Klager is het niet eens met de beslissingen. Er was een slechte tolk die klager niet goed kon verstaan. De beklagcommissie is niet eerlijk en niet duidelijk. De beklagcommissie heeft klager geen kans gegeven om de klachten uit te leggen en toe te
lichten. Klager kreeg ook geen kans om een reactie te geven op het standpunt van de directie. Er zijn zeven klachten binnen vijftien minuten behandeld.
Volgens klager is hij slachtoffer van de zwendelpraktijk van het personeel, de directie en de beklagcommissie. Het Detentiecentrum neemt zijn klachten, en ook klager zelf, niet serieus.

Namens de directeur is daarop geantwoord als tegenover de beklagcommissie. Voorts is de directie van mening dat zij in redelijkheid en billijkheid heeft gehandeld. Een eventuele tegemoetkoming is dan ook niet op zijn plaats.

3. De beoordeling
Hetgeen in beroep is aangevoerd kan naar het oordeel van de beroepscommissie ten aanzien van de klachten a, b, c, d, e en g niet tot een andere beslissing leiden dan die van de beklagcommissie. Het beroep zal derhalve ongegrond worden verklaard.

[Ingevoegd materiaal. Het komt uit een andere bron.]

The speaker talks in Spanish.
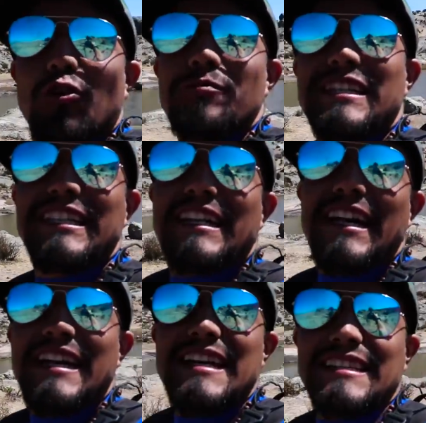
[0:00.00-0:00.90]
visitar
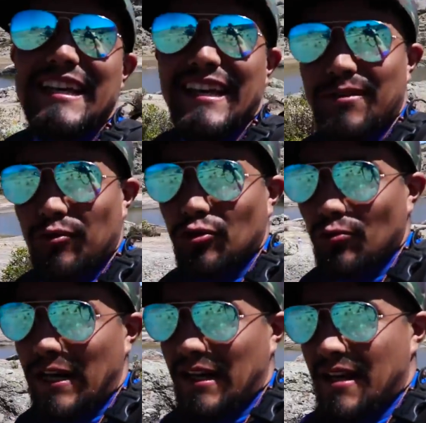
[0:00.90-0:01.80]
este hermoso
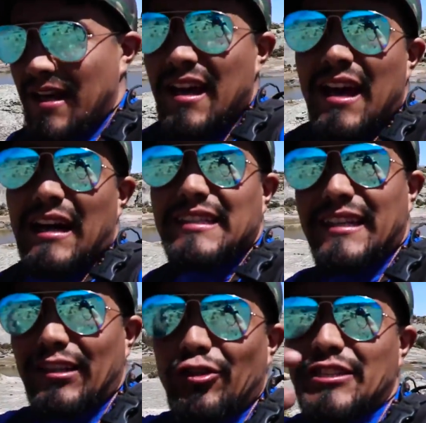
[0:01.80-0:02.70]
lugar, así
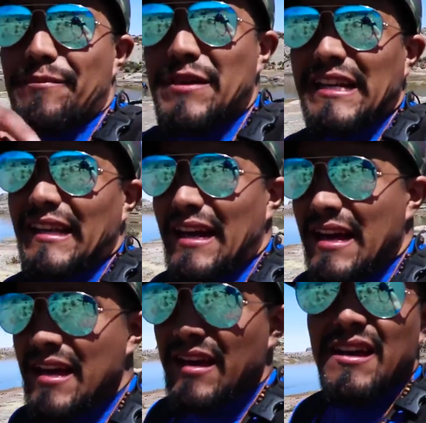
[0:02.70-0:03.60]
que no se pierdan
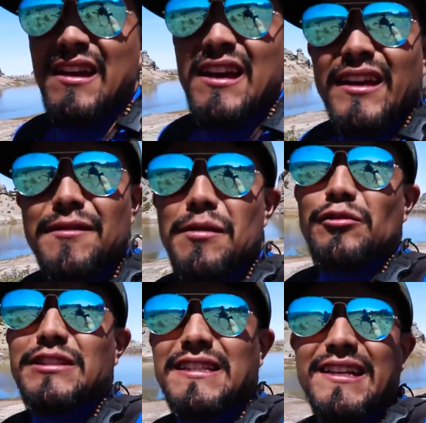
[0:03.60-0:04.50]
vamos
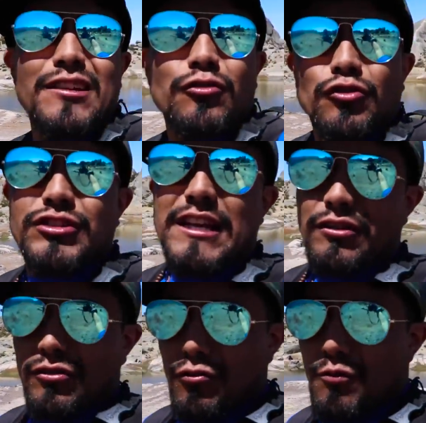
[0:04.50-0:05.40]
a seguir conociendo un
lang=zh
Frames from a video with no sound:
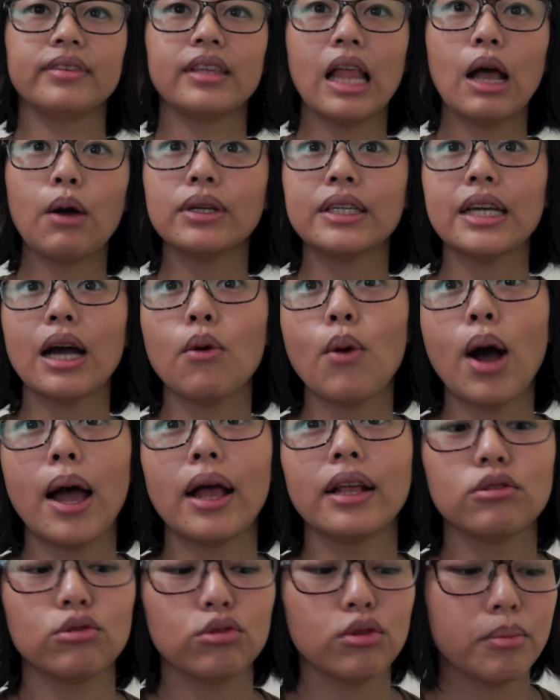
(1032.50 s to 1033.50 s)
来我家
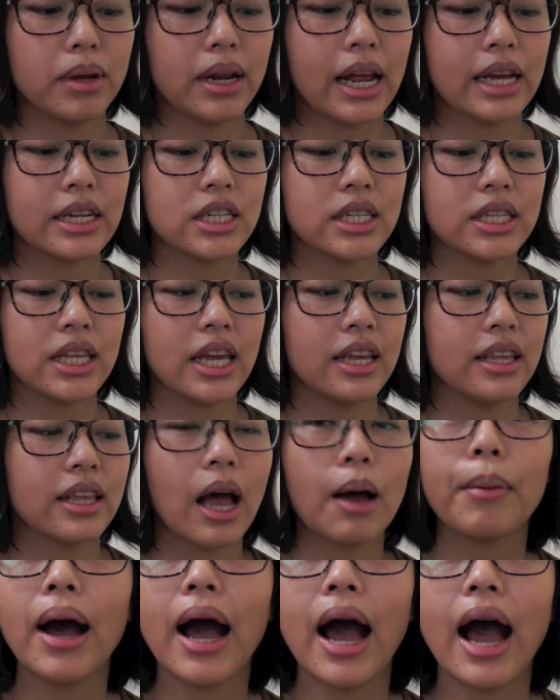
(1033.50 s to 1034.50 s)
玩，顺便来试听，
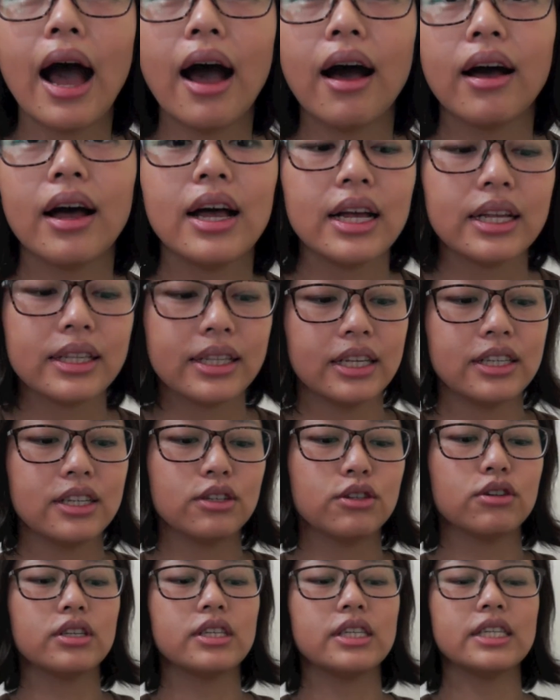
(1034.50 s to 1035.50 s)
好不好？ 那这
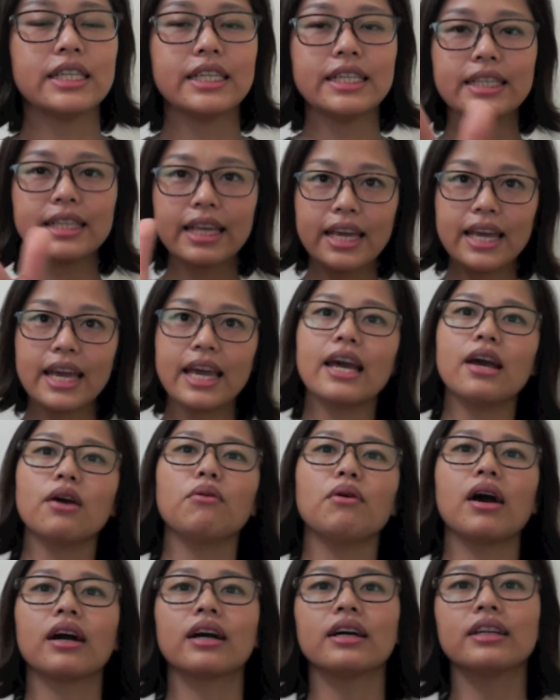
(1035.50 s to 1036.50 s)
就是今天
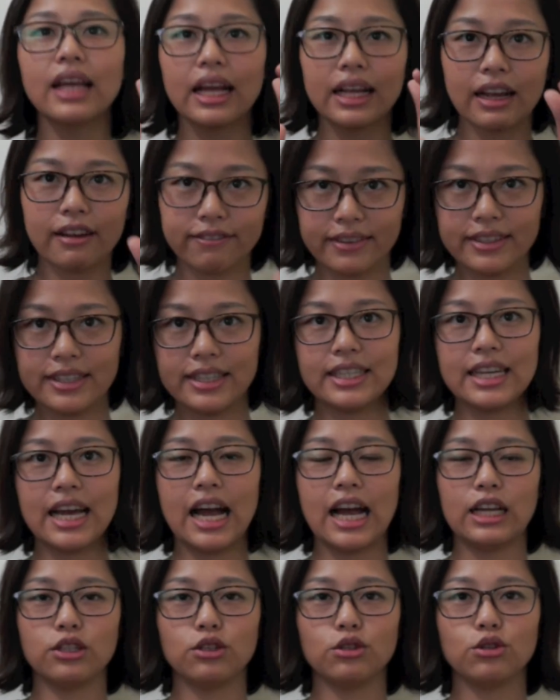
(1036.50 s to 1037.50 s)
我要跟大家分
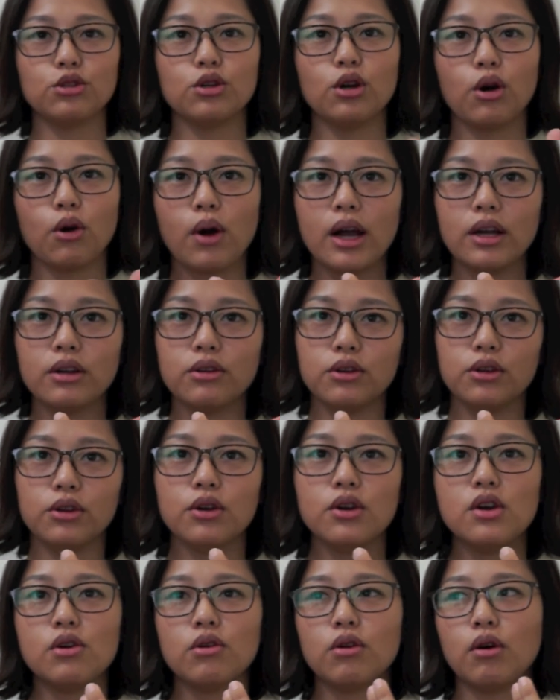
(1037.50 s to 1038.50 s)
享，就是有关于
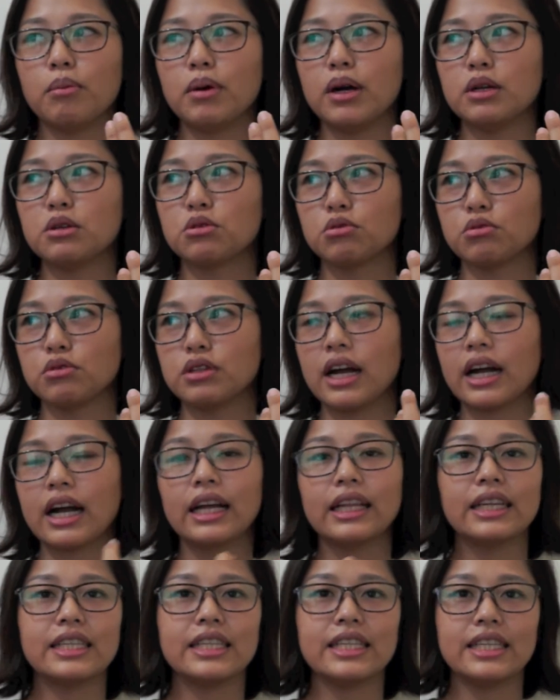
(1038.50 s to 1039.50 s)
我们暑假
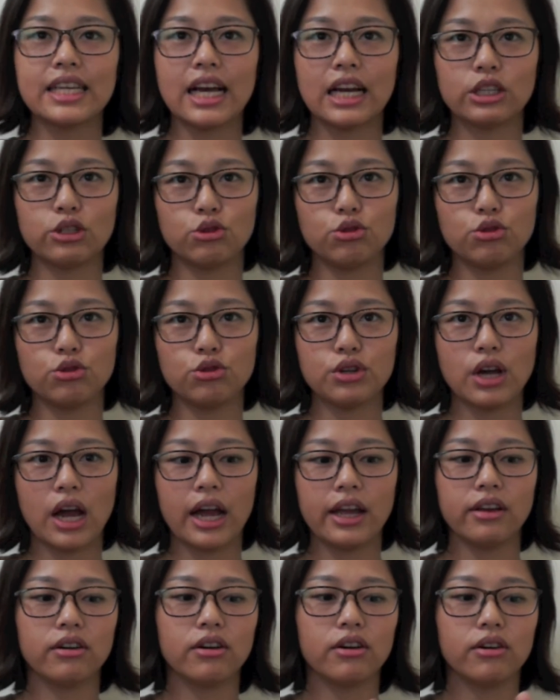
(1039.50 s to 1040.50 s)
看的几场剧，
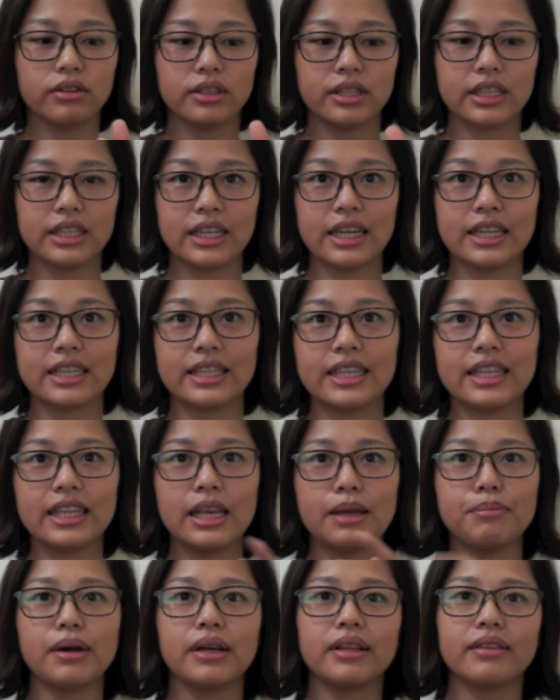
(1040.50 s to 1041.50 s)
还有这些 C
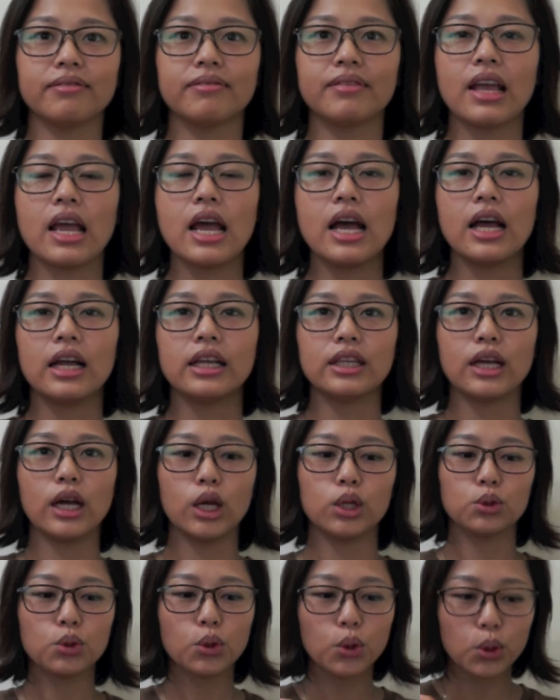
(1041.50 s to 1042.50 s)
D 们。
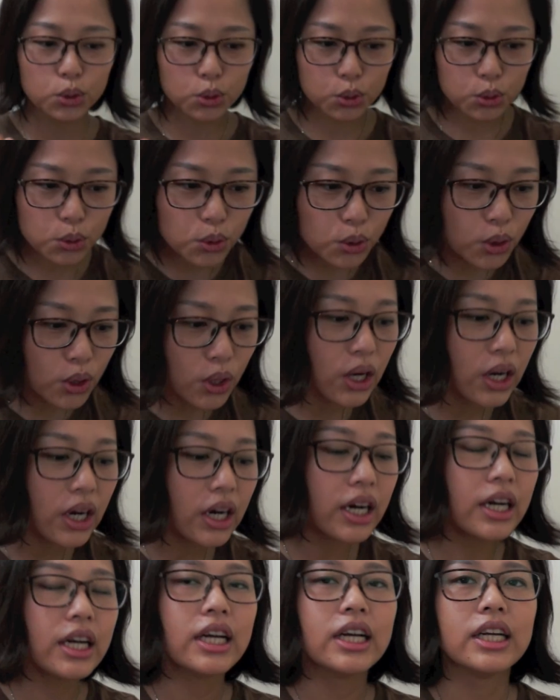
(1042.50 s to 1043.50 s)
那如果
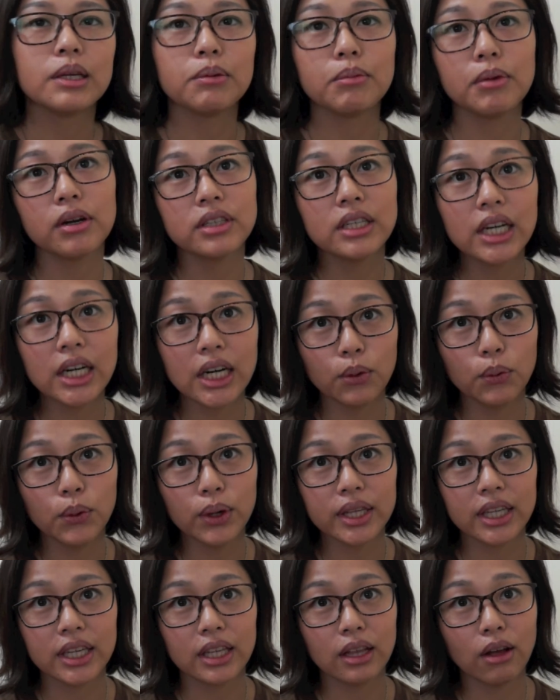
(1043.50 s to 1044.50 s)
说你们有任何
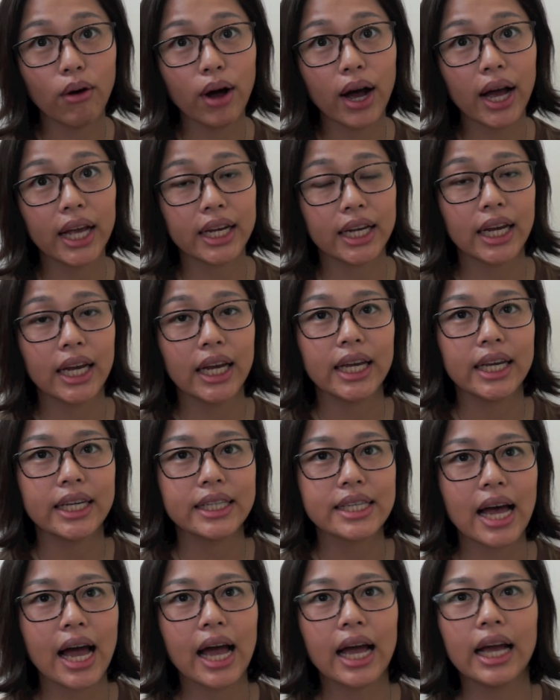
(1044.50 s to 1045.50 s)
问题的话，也可以
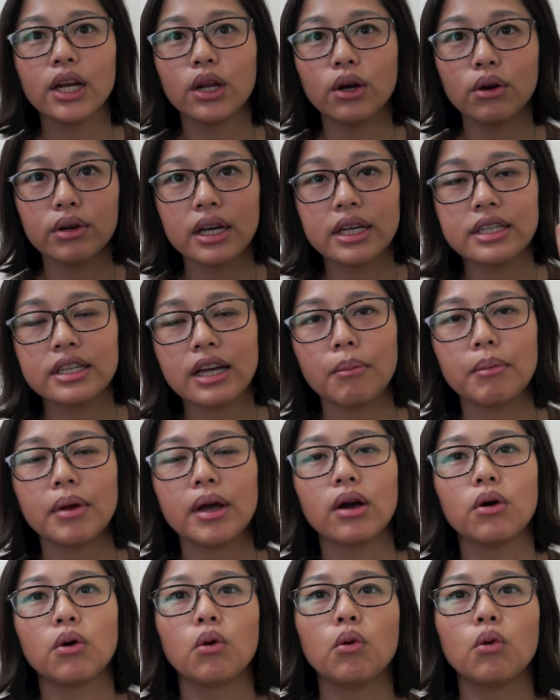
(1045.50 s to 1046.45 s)
在留言下面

Ten aanzien van het beklag onder f overweegt de beroepscommissie het volgende.
Op grond van artikel 44, vierde lid, Pbw rust op de directeur de zorgplicht dat de gedetineerde zijn uiterlijk en lichamelijke hygiëne naar behoren kan verzorgen. Ingevolge artikel 29 van de Regeling straf- en afzonderingscel penitentiaire
inrichtingen
wordt de gedetineerde ’s ochtends en ’s avonds in de gelegenheid gesteld zijn uiterlijk en lichamelijke hygiëne te verzorgen.
De directeur kan op die zorgplicht worden aangesproken en klager dient derhalve te worden ontvangen in het beklag.
In zijn klaagschrift is door klager aangevoerd dat er de ene keer alleen heet water en de andere keer alleen koud water uit de douche komt. Klager vraagt zich af waarom het personeel dat doet.
De directeur heeft aangegeven dat in de doucheruimte van de observatiecellen de gedetineerde zelf de mogelijkheid heeft om de temperatuur in te stellen middels een thermostaatkraan. Klager kon dus zelf de door hem gewenste temperatuur instellen tijdens
het douchen.
Gezien het voorgaande is de beroepscommissie van oordeel dat de directeur niet tekort is geschoten in zijn zorgplicht. Het beklag zal ongegrond worden verklaard.

4. De uitspraak
De beroepscommissie verklaart het beroep ongegrond ten aanzien van de klachten onder a, b, c, d, e en g en bevestigt de uitspraak van de beklagcommissie.
De beroepscommissie vernietigt de uitspraak van de beklagcommissie ten aanzien van het beklag onder f, verklaart klager alsnog ontvankelijk in dit beklagonderdeel, maar verklaart dit ongegrond.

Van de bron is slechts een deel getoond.